Clarence Page is rooting for Barack Obama—up to a point.
“No question about it. I’m allowed to,” the Chicago Tribune columnist tells me in a video interview. “I’m a pundit.” He pauses a beat.
“But I also have my credibility at stake. I have to be very honest about these things.” And in the first presidential debate, “let’s face it, he did screw up, and Democrats were angrier at him than Republicans were.”
It’s hardly surprising that an African-American commentator from Chicago would favor the president. But Page can be cold-blooded in his analysis.
“I think a lot of the anti-Jim Lehrer backlash was really Obama folks who didn’t want to get mad at Obama,” he says. “Media folks are always good scapegoats.”
Should the press have given more scrutiny to Mitt Romney’s moderate responses that were at odds with his past positions? “We do have that responsibility, but so do the candidates,” Page says. “This is what was so frustrating about Barack Obama not putting up a good fight.” That’s why Democrats “were muttering like I do after a talk show, ‘Boy I wish I’d said so and so.’”
Page was “amazed” at the Republican convention to see that “Mitt Romney was still playing to the right. I said, this is a losing strategy. Then all of a sudden at the first debate, boom, he switches.”
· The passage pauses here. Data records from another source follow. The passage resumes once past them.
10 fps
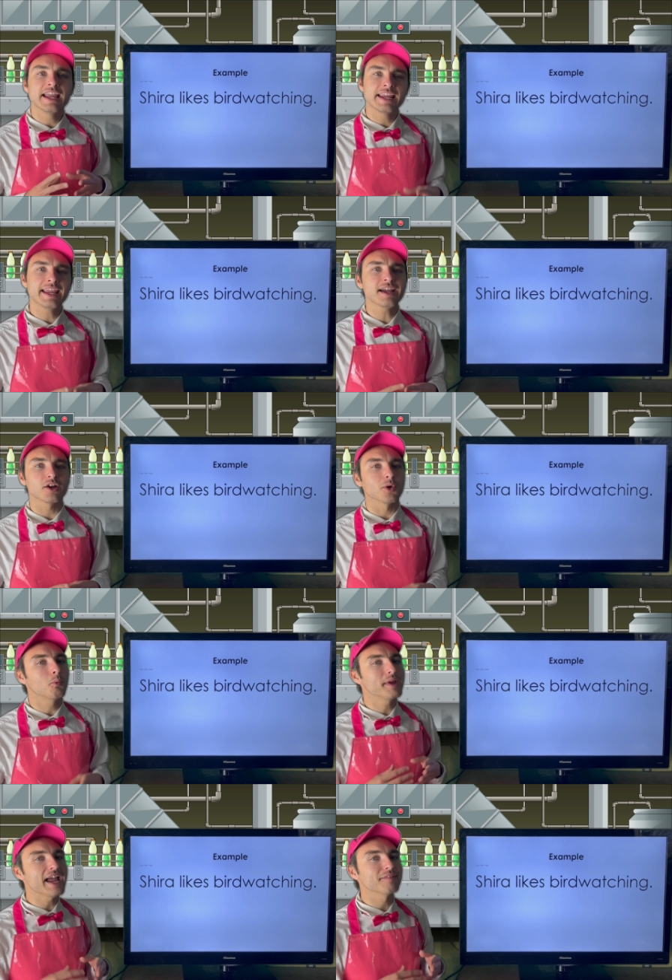Here
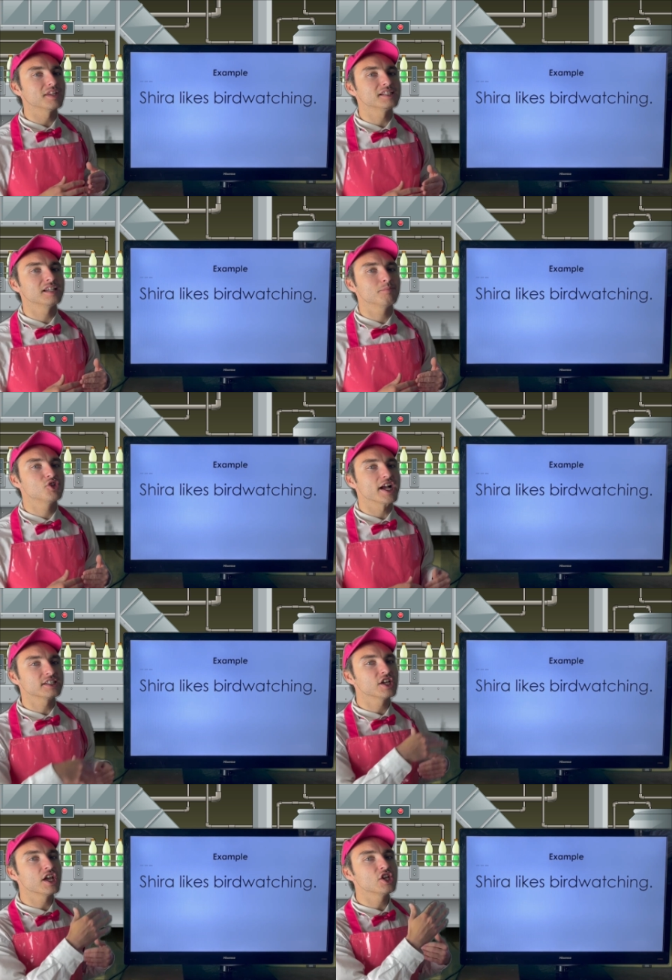we have the
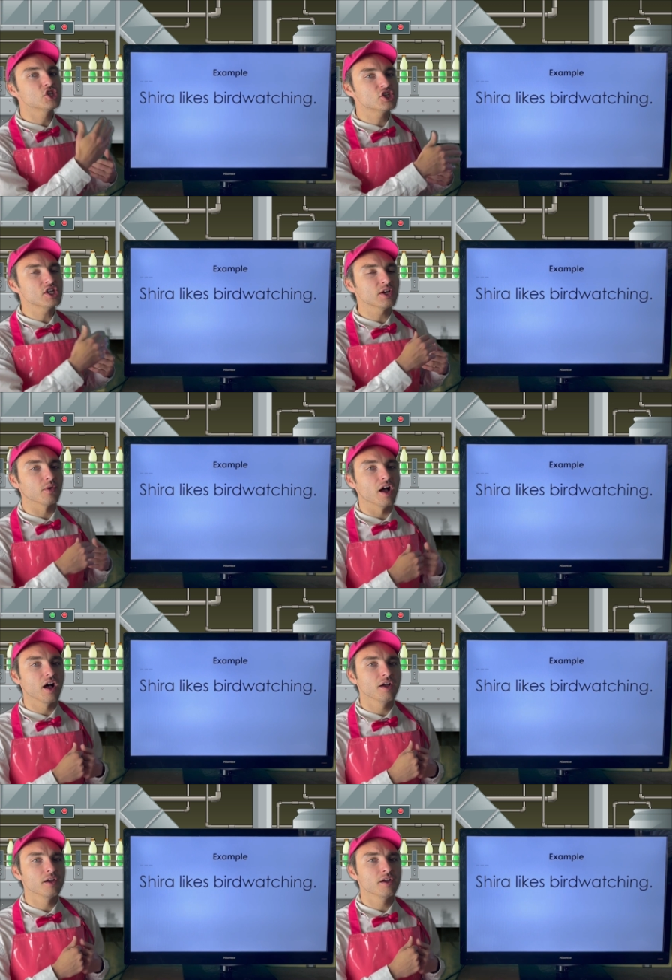subject Shira,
Paul Ryan “held his own” at the VP debate against Joe Biden, even though, in Page’s view, his tax-cutting plan is “a lot of malarkey.” He believes the media focused on the vice president’s smiling and smirking because there were “so many darn numbers” thrown around and journalists “don’t like numbers…You don’t want to put people to sleep.”
Writing for the newspaper is no longer enough. Page was tweeting throughout the debate and did a Skype commentary afterward, only then turning to his column. “Just call me Mr. Synergy.”